== TASK ==
Which lines of the data below include the string "frames"? Return each of them.

== EXERCISE INPUT ==
----

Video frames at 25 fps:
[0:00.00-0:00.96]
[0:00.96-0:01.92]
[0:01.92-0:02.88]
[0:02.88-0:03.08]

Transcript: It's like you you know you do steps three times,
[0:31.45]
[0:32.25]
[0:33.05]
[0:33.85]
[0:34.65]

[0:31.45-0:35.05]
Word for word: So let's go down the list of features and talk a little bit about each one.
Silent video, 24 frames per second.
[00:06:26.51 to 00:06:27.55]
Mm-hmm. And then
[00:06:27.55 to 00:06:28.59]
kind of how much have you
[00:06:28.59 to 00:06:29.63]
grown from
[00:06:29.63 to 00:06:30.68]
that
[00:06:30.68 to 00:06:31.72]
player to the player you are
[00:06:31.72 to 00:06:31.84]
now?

----

== RESULT FOR THIS EXERCISE ==
Video frames at 25 fps:
Silent video, 24 frames per second.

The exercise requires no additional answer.